------ PROVIDED MATERIAL

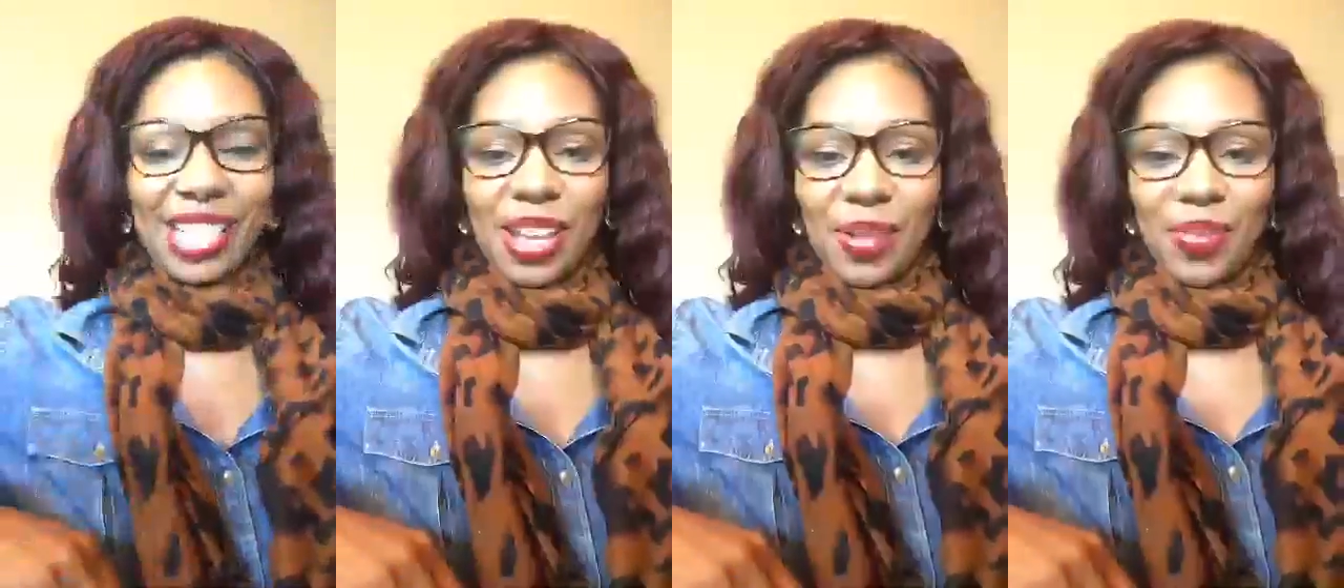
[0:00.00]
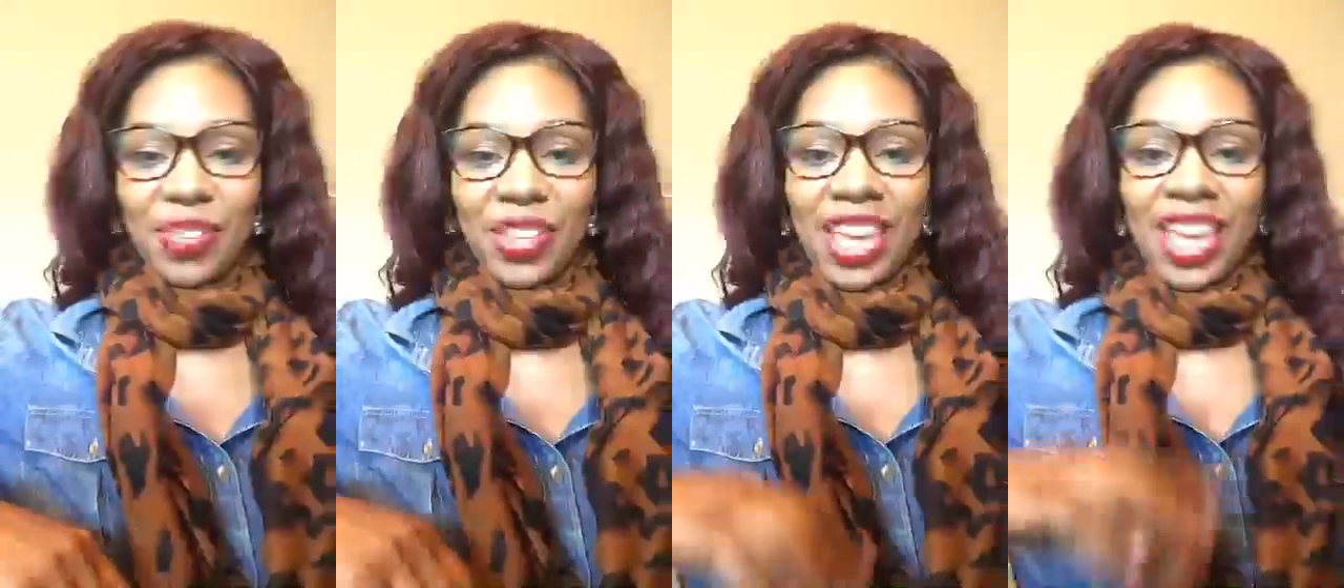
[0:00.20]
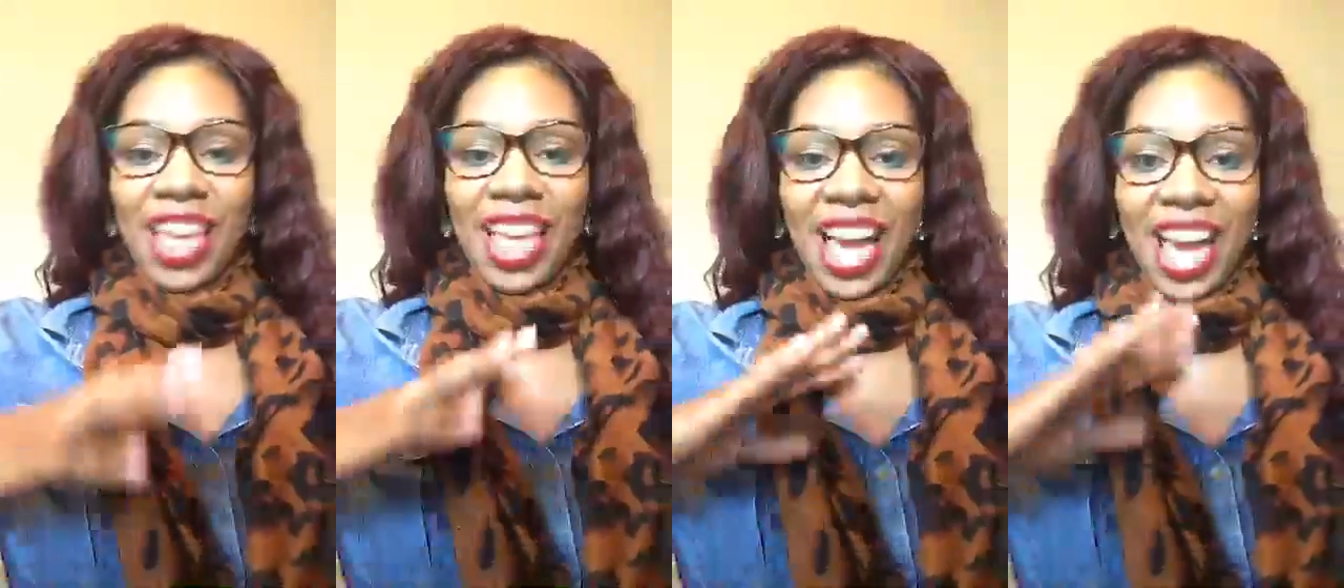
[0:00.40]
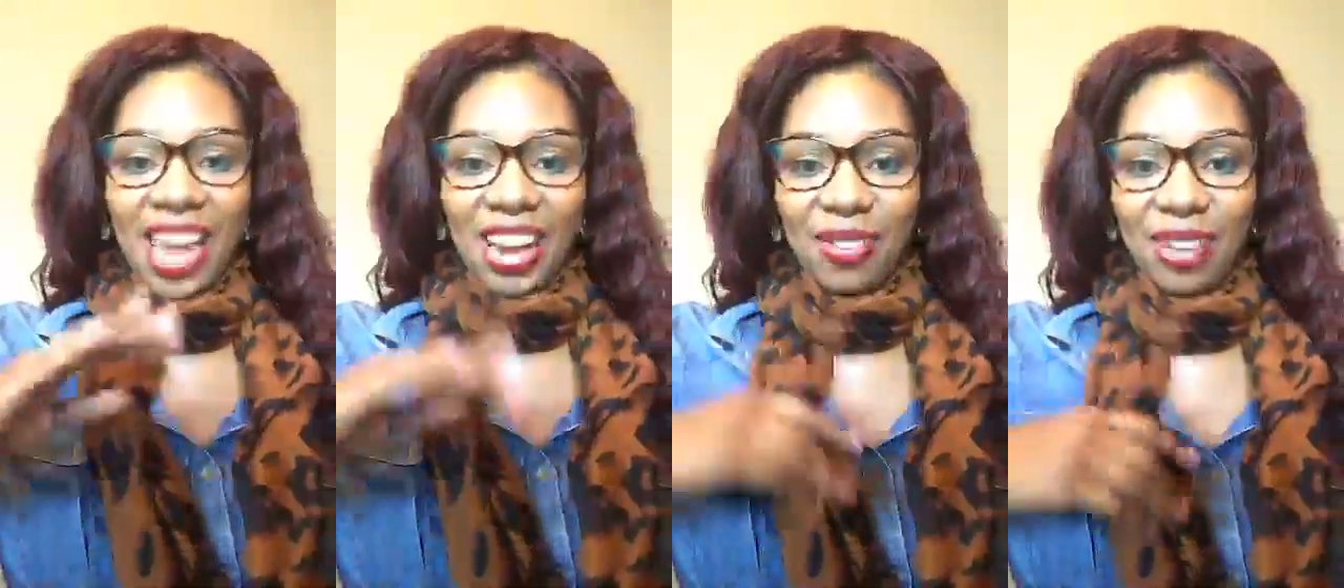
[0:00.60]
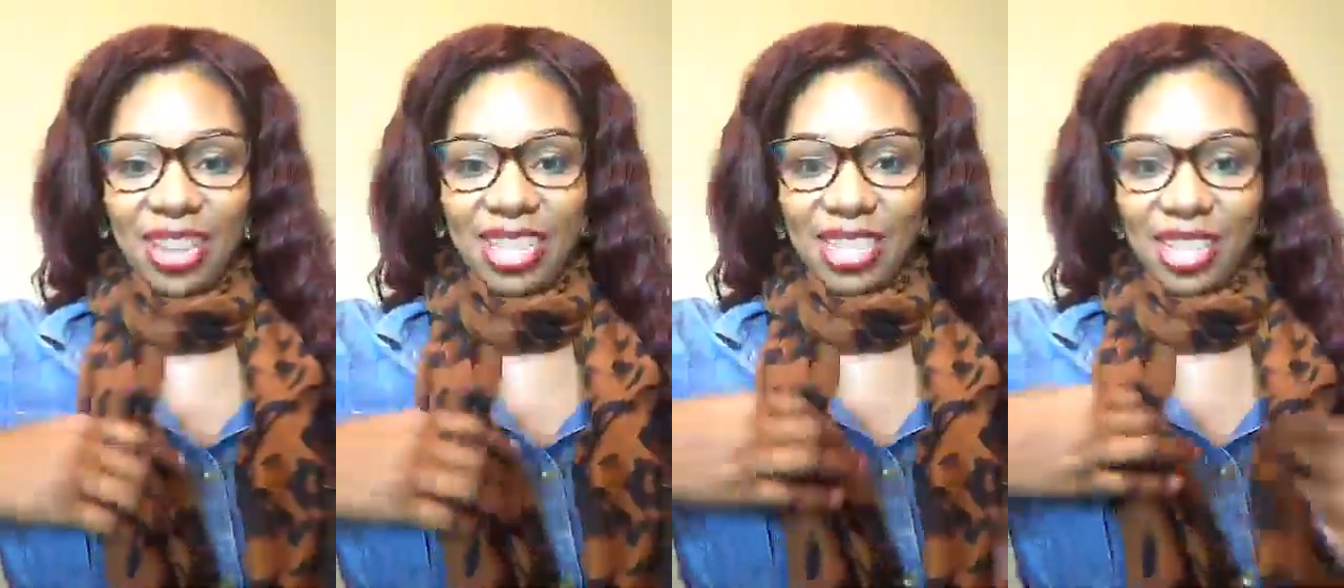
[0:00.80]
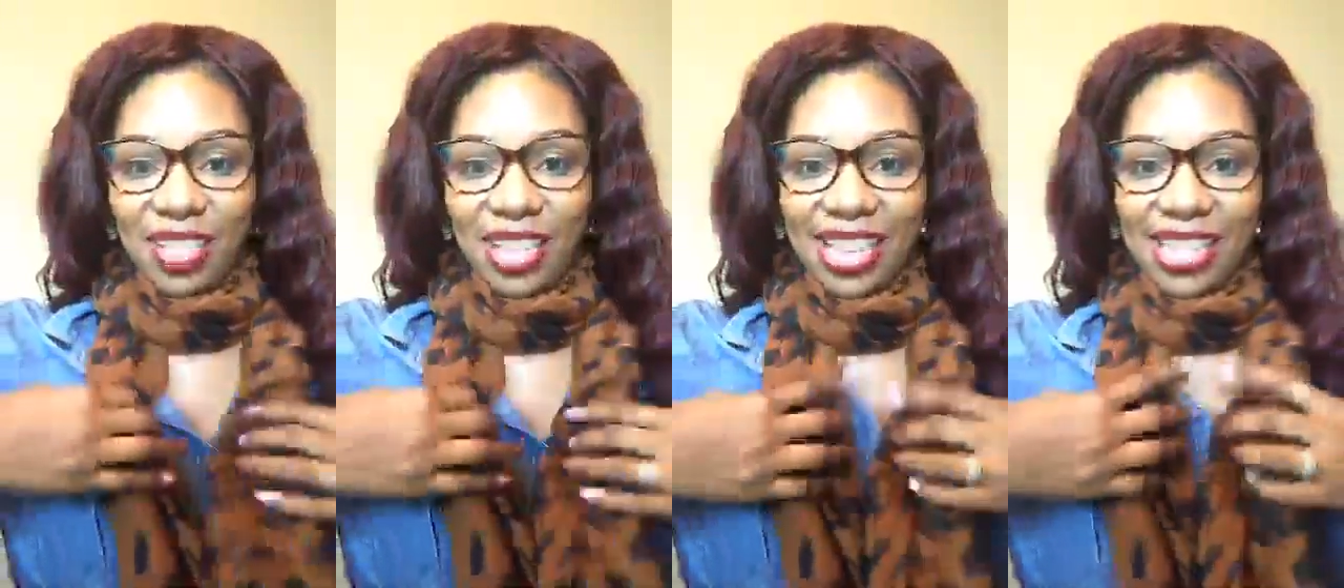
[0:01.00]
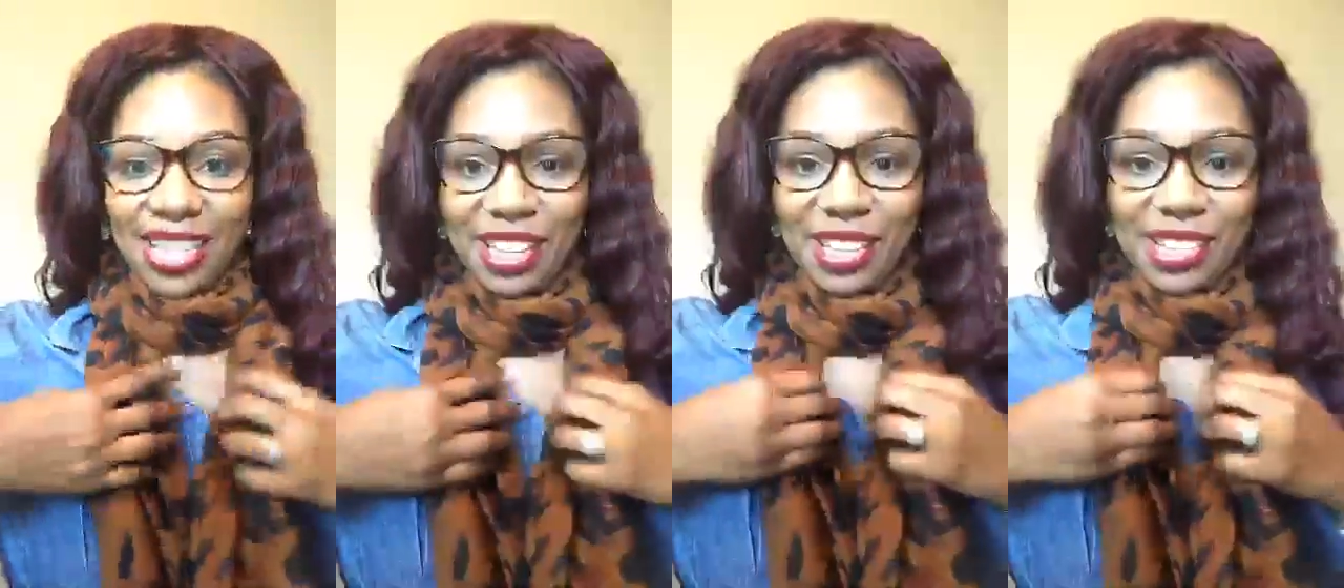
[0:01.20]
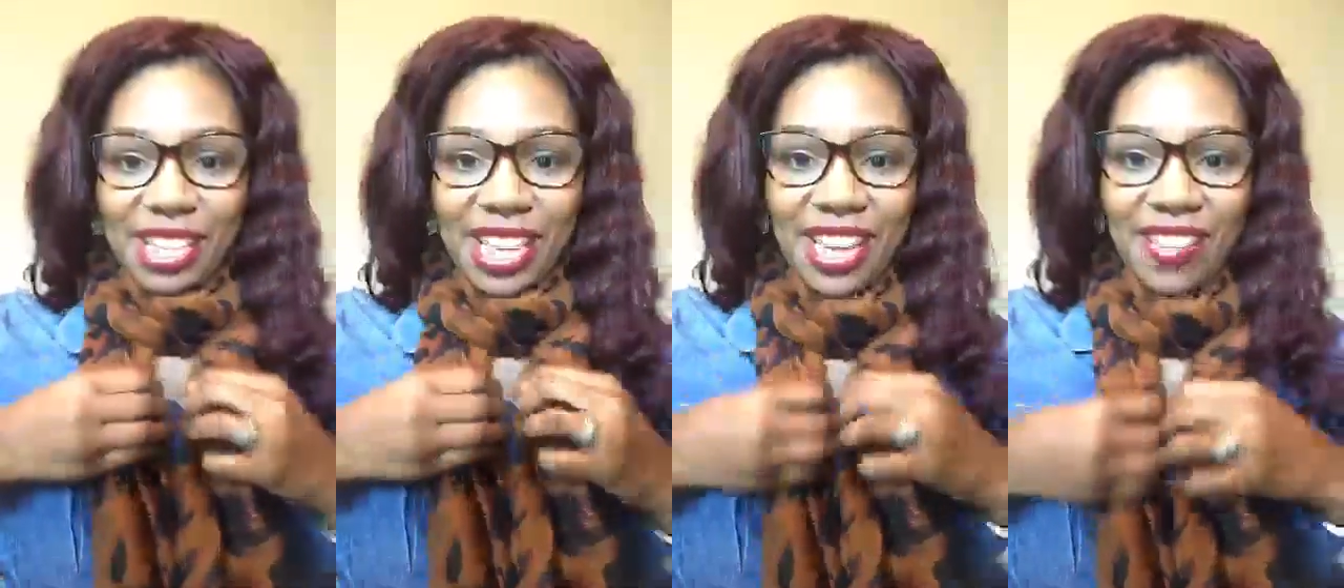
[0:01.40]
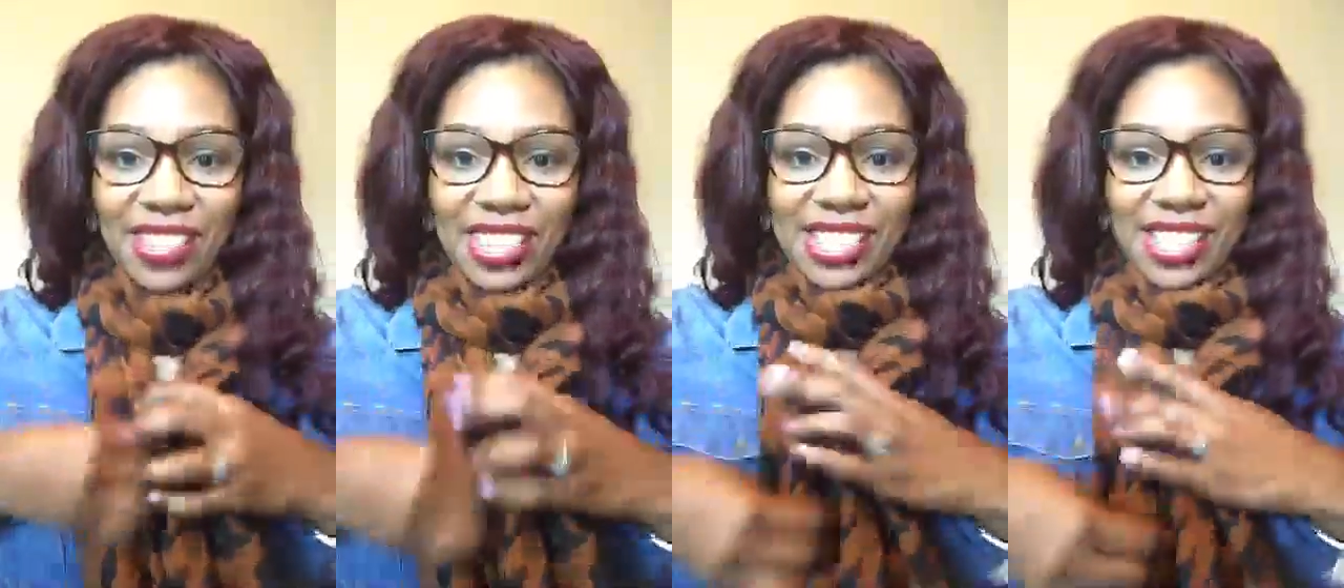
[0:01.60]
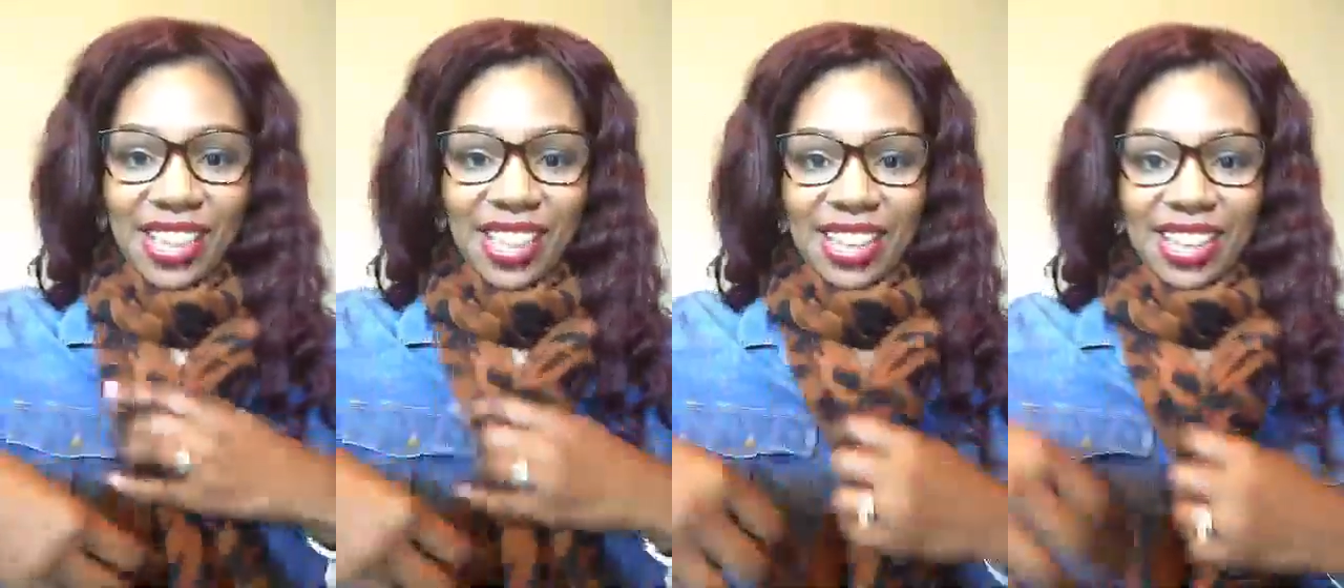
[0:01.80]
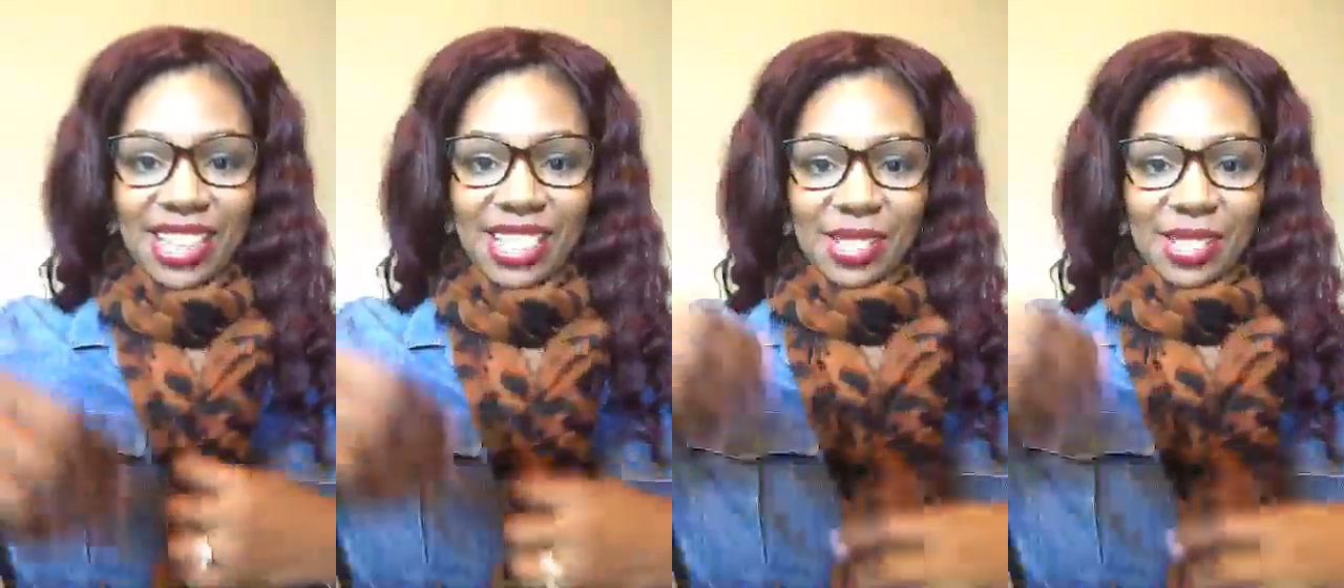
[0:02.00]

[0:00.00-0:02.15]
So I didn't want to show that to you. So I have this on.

------------

▶ _GOAL OF THE EXERCISE_
Give back all of the data exactly, but not the pictures.

▶ _ANSWER FOR THIS EXERCISE_
[0:00.00]
[0:00.20]
[0:00.40]
[0:00.60]
[0:00.80]
[0:01.00]
[0:01.20]
[0:01.40]
[0:01.60]
[0:01.80]
[0:02.00]

[0:00.00-0:02.15]
So I didn't want to show that to you. So I have this on.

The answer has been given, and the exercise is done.